▸ **Work instructions**
Repeat the entries below word for word, though any picture in them should be dropped.

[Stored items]

+++++

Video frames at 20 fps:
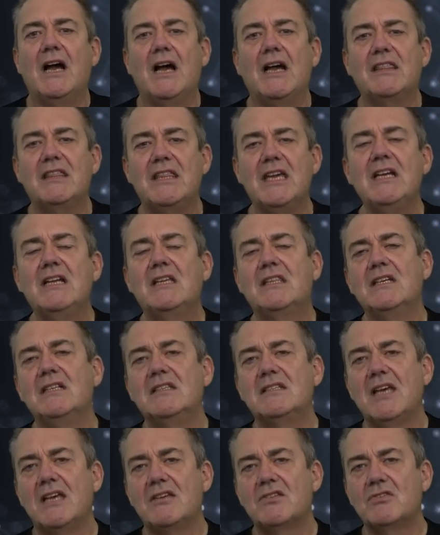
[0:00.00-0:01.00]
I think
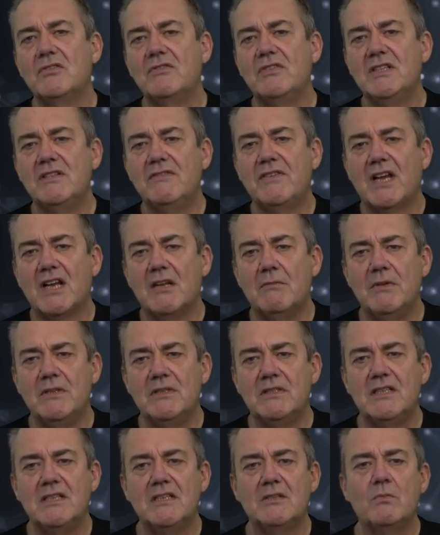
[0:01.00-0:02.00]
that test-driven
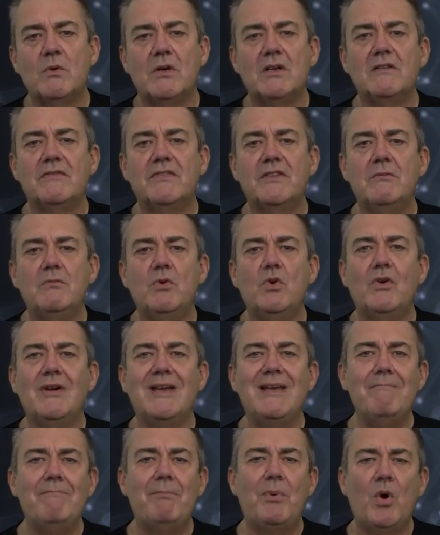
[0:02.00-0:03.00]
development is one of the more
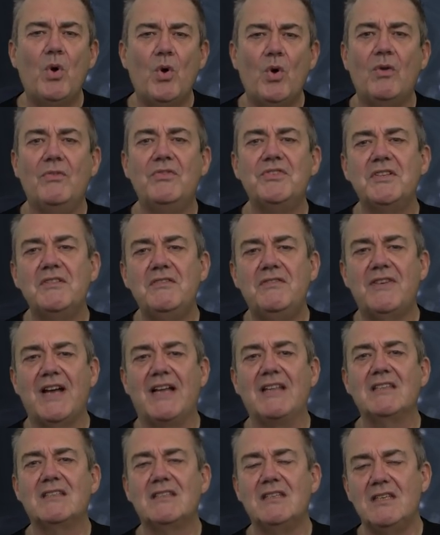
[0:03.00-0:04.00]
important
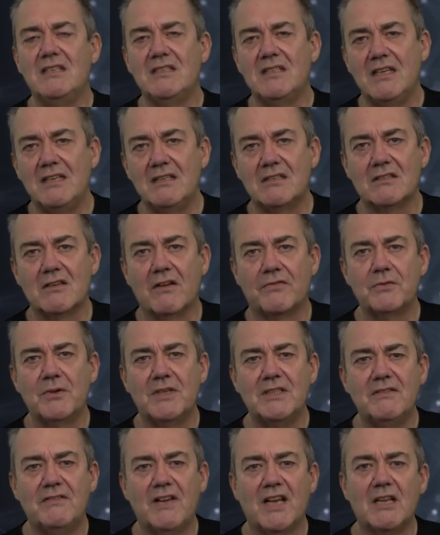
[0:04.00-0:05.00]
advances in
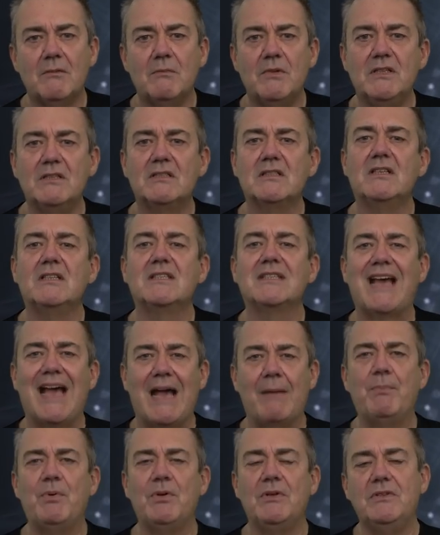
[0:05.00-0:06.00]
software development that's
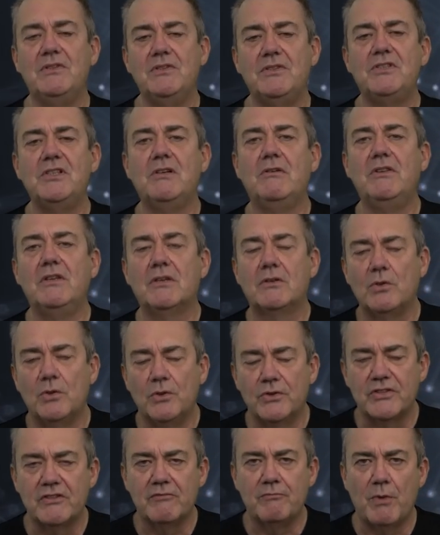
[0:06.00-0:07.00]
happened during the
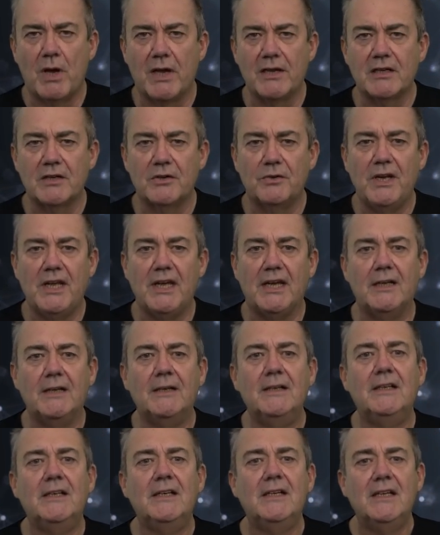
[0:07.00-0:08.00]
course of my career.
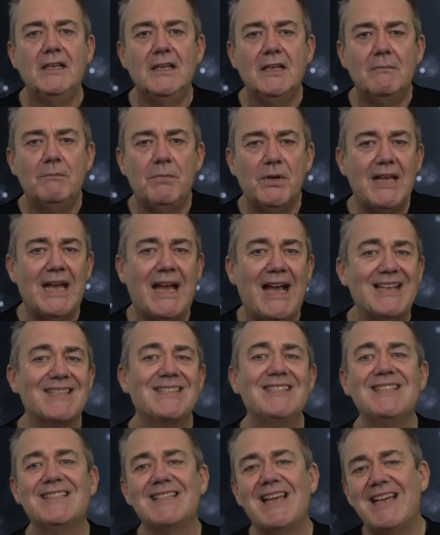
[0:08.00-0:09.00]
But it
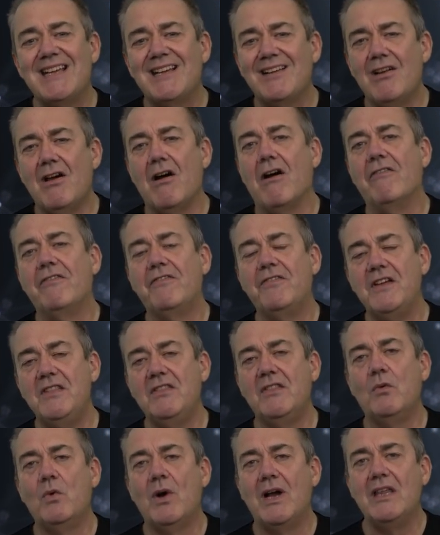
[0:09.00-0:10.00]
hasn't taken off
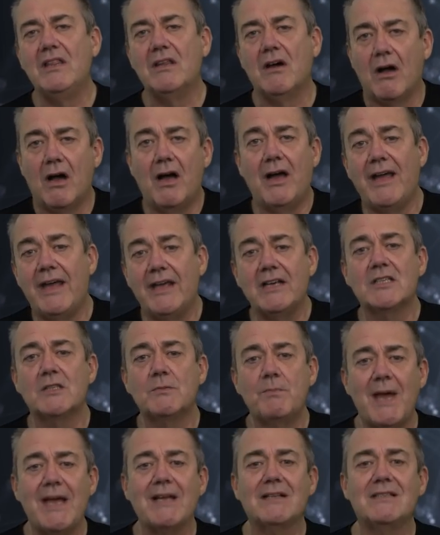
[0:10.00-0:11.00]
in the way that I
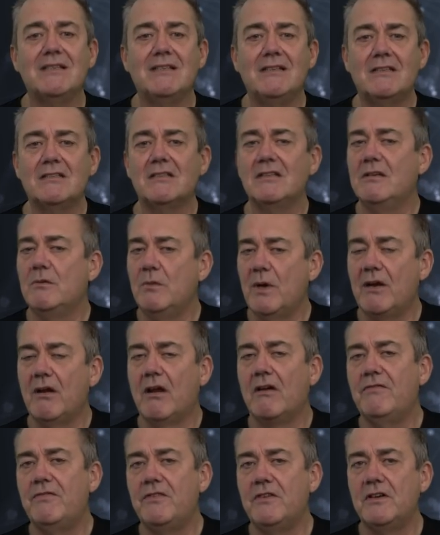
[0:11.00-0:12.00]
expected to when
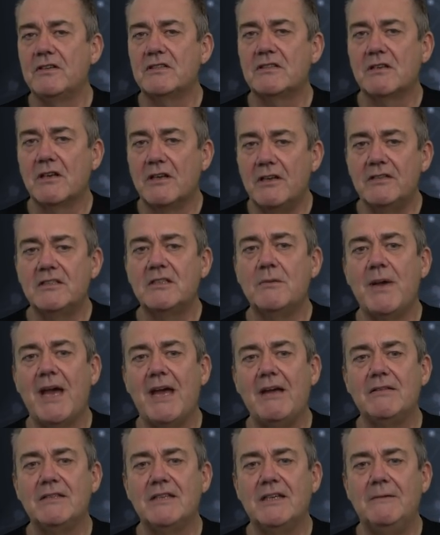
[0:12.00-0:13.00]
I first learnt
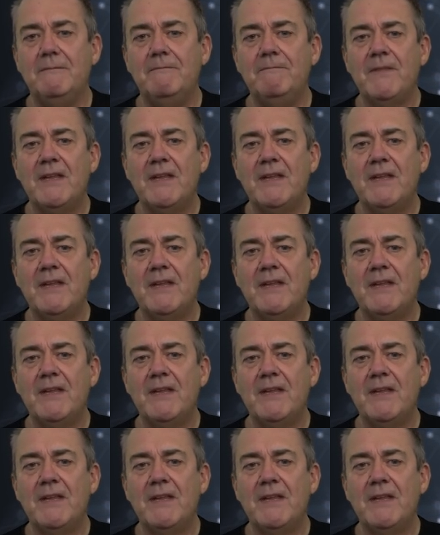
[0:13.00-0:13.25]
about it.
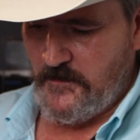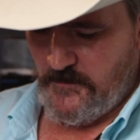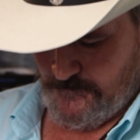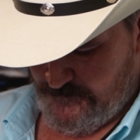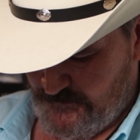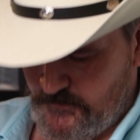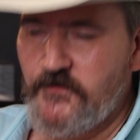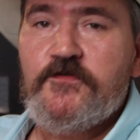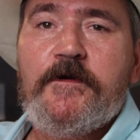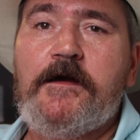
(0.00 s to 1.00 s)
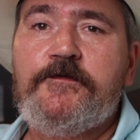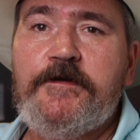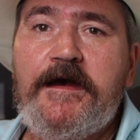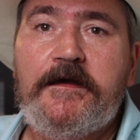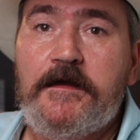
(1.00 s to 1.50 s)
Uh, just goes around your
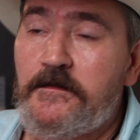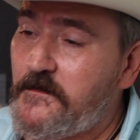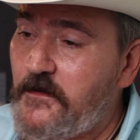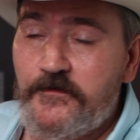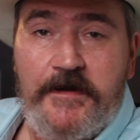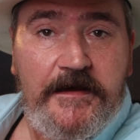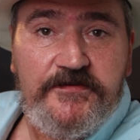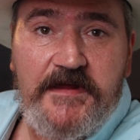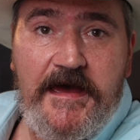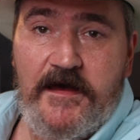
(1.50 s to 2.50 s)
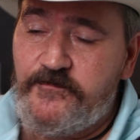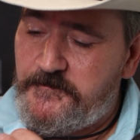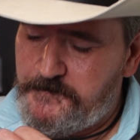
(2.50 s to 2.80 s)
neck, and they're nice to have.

+++++

▸ **Your response**
Video frames at 20 fps:
[0:00.00-0:01.00]
I think
[0:01.00-0:02.00]
that test-driven
[0:02.00-0:03.00]
development is one of the more
[0:03.00-0:04.00]
important
[0:04.00-0:05.00]
advances in
[0:05.00-0:06.00]
software development that's
[0:06.00-0:07.00]
happened during the
[0:07.00-0:08.00]
course of my career.
[0:08.00-0:09.00]
But it
[0:09.00-0:10.00]
hasn't taken off
[0:10.00-0:11.00]
in the way that I
[0:11.00-0:12.00]
expected to when
[0:12.00-0:13.00]
I first learnt
[0:13.00-0:13.25]
about it.
(0.00 s to 1.00 s)
(1.00 s to 1.50 s)
Uh, just goes around your
(1.50 s to 2.50 s)
(2.50 s to 2.80 s)
neck, and they're nice to have.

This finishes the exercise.